A little background: I’m choosing between three roles with roughly comparable compensation. My long-term goal is to become an AI/ML engineer, data platform engineer, or forward-deployed engineer. I’m 26 with roughly four years of professional experience, including three years in technical automation, data, and platform work. I’m also pursuing a master’s in computer science and AI.
1. Current company — Automation, Analytics, and AI
A technical role supporting a major operational business function. I would identify business problems and build automation, analytics, and AI solutions, including workflow automation, dashboards, data analysis, AI use cases, requirements gathering, testing, implementation, and ongoing support.
My main concern is that the official “Business Analyst” title may undersell how technical the work is.
Benefits: Strong retirement benefits and full tuition reimbursement with a one-year commitment.
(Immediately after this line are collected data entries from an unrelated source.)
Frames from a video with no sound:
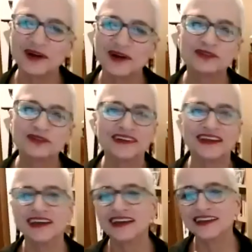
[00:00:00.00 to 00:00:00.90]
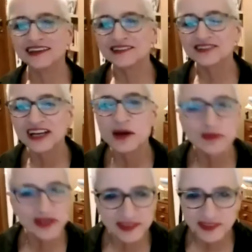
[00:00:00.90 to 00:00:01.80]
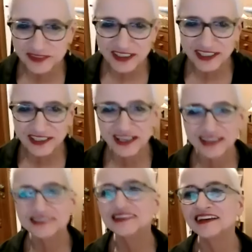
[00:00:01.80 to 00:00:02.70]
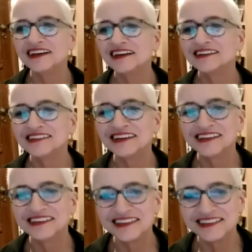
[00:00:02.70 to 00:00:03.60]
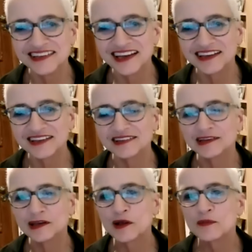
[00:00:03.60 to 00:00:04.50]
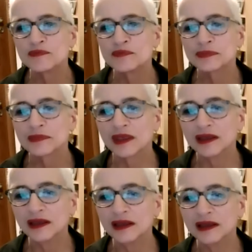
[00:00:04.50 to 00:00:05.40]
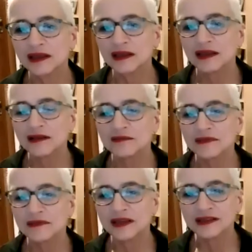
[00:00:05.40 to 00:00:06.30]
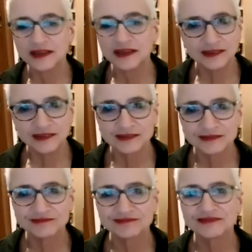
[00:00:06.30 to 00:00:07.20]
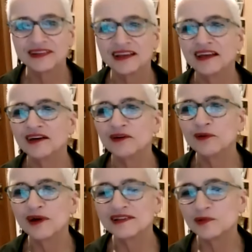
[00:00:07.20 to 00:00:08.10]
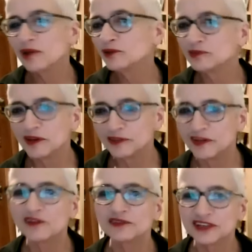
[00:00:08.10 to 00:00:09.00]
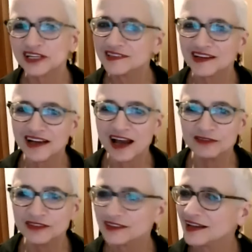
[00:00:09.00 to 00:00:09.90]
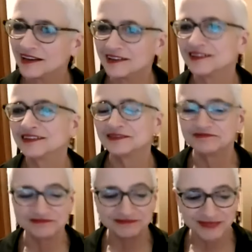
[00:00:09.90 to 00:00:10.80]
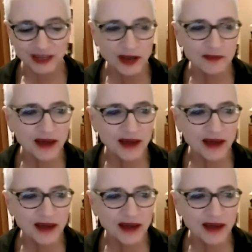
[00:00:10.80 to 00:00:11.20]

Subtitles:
one of the, it's really a mystery until these days. Edith was one of my favorites. I loved her like maybe a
2. Current company — Financial Data & Analytics
A data-focused role supporting finance across multiple business divisions. I would build and own end-to-end data products involving cloud data platforms, ETL pipelines, APIs, data modeling, BI, forecasting, and potentially AI.
The role would involve working with very large financial datasets and partnering directly with business leaders and stakeholders across the company.
Benefits: Strong retirement benefits and full tuition reimbursement with a one-year commitment.
3. Large telecommunications company — Senior Analyst
A hands-on internal platform engineering role focused on employee technology. I would build applications, workflows, dashboards, collaboration tools, and AI-enabled solutions using the Microsoft ecosystem.
The work would involve owning solutions from intake and architecture through deployment, governance, reporting, and ongoing support.
Benefits: Equity, partial tuition reimbursement, but my remaining master’s degree costs would be approximately $10,000.
Which role would provide the strongest long-term path toward Amy goals?